The videos showed “minors and children discussing various sexual matters with adults”, it said, describing some of the contents of the broadcasts as “destructive information”.

In Russia, the offence of “sexual violence” can carry a jail term of between 12 and 20 years.

News website Meduza said that in one of the interviews a man who introduced himself as gay asked the children what they knew about homosexuality and explained to them that it was normal.

The children in the video asked him how he discovered his sexuality and if he wanted to raise children.

One of the videos had been viewed two million times, according to Russian media reports.

In September Piotr Tolstoi, vice-president of Russia’s lower parliamentary chamber, told the Russia-24 channel that he had informed the interior ministry of the videos.

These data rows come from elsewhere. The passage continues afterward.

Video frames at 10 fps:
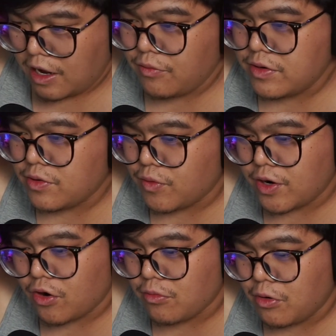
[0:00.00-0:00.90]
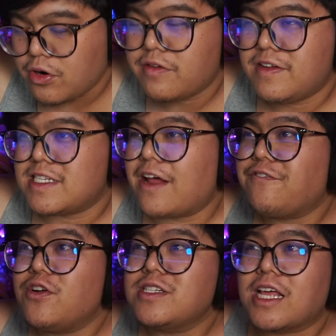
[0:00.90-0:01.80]
wonder what her motive is. At
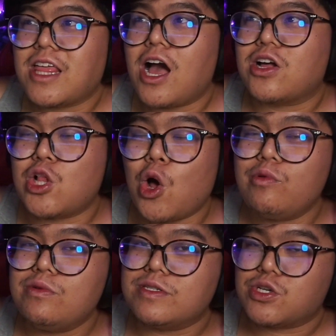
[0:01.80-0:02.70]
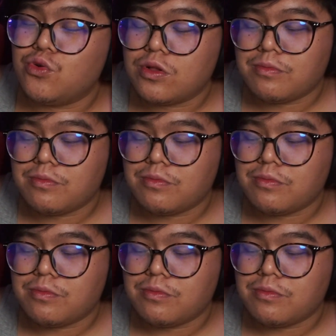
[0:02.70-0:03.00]
first, I thought Chloe was cool,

Late October, Tolstoi published on his Facebook page that the ministry had told him it had opened an investigation for a possible violation of a 2013 law banning “gay propaganda”.

Russian LGBT community often faces official hostility.

Last month, a Russian court blocked two popular LGBT networking sites “anti-family values”.

The 2013, law against “gay propaganda” officially bans the “promotion of non-traditional lifestyles to minors” but in effect outlaws LGBT activism.

Homophobia is widespread in Russia where reports of rights violations and attacks on LGBT people are common, though there are gay scenes in major cities.